Is Visa Subsidiary Alex Jones’ Last Refuge?

Alex Jones, founder and lead host of Infowars, has been booted off nearly every social media platform, lost access to advertising and web-hosting services, and is now denied service by the payment processor PayPal—but he is still able to generate revenue from his operation using a Visa-owned payment solution called Authorize.Net.

Because of his hateful rhetoric and bad-faith proliferation of conspiracy theories, Jones has been banned from using Facebook, YouTube, Twitter, Apple, Spotify, Stitcher, MailChimp, PayPal, and many online advertising services.

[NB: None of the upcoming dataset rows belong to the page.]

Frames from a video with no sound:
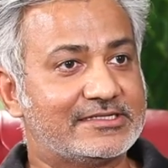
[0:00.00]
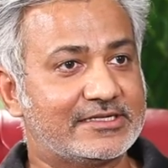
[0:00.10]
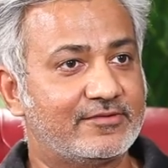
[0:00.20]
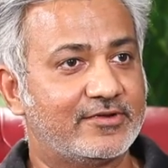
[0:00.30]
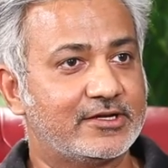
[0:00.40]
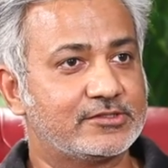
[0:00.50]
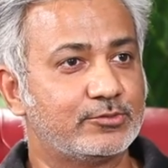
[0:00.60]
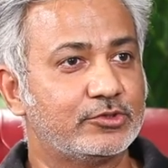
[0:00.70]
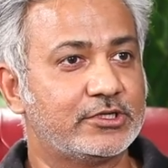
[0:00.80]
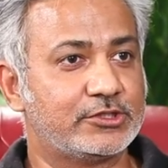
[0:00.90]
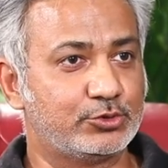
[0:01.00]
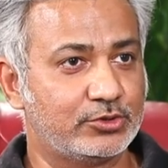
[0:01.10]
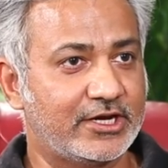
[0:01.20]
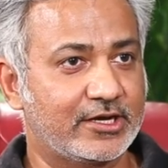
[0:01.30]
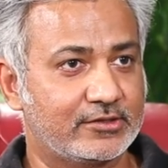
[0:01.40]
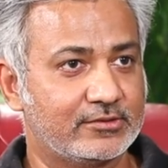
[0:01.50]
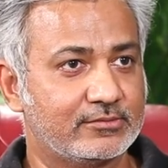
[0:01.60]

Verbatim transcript: itself has more than 2 lakh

Authorize.Net services, according to its website, “more than 430,000 merchants, handling more than 1 billion transactions and $149 billion in payments every year.” Authorize.Net’s parent company is CyberSource, which Visa acquired in 2010. One of the merchants the service works with is the Infowars web store, where Jones sells nutritional supplements and prepper supplies at inflated prices. The code running the Infowars checkout page, specifically the credit card verification system, routes to Authorize.Net.

(Screenshot / Infowars Store)

In the terms of use presented on Authorize.Net’s website, the payment processor does not require users agree to any policies forbidding them from using the service to facilitate hate and harassment online. Color of Change, a nonprofit civil rights advocacy group, lists Visa as an “engaged” company, meaning that Visa has “no acceptable use policy but has actively removed groups under pressure,” including white supremacist groups. In the terms listed, the company says it does not assume responsibility for what its clients do and sell and that it does not guarantee “you will be satisfied with their products, services or practices.”

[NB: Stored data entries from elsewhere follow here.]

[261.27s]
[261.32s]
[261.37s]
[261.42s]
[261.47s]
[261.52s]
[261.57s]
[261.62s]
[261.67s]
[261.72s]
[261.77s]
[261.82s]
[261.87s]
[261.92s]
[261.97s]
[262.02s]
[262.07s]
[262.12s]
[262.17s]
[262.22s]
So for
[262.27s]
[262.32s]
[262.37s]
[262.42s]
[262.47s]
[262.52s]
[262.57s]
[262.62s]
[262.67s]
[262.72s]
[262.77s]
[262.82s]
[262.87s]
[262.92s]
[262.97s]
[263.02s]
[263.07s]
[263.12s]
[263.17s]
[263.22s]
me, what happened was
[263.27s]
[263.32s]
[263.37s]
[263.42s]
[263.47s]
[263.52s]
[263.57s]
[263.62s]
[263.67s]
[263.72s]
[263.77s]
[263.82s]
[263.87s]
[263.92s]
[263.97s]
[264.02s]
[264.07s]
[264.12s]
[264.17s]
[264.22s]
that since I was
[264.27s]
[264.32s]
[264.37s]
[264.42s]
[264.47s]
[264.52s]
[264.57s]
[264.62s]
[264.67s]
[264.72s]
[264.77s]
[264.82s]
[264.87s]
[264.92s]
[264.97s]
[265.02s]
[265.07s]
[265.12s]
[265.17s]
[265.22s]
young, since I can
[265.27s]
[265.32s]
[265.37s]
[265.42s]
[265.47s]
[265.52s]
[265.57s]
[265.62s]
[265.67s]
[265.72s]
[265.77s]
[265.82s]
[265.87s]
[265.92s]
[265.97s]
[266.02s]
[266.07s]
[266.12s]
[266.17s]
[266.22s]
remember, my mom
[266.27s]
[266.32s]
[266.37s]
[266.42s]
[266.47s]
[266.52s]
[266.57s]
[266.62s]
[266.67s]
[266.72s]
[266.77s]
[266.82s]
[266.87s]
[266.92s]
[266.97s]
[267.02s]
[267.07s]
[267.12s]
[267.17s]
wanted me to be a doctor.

The Visa offshoot is currently the only method of online payment processing used by Infowars and Jones. As Right Wing Watch and ThinkProgress reported, in the context of white supremacist groups, payment processors are fundamental to sustaining those who profit from extreme rhetoric online.

Last month, PayPal, a finance corporation with more explicit policies forbidding those engaging in hateful activities from using its services, cut ties with Infowars and ceased to handle transactions for the Infowars web store. The move came after Right Wing Watch reported that Infowars regularly violated PayPal’s terms of service and reached the company for comment. In a statement issued to USA Today, PayPal said:

[PayPal] undertook an extensive review of the Infowars sites, and found instances that promoted hate and discriminatory intolerance against certain communities and religions that run counter to our core value of inclusion.

Right Wing Watch reached out via email to the press contact provided on the CyberSource website to inquire whether the company had considered or conducted a similar review process at its company and whether it would share the findings if it had done so. We did not receive a response before publication but will update this piece if we receive a response.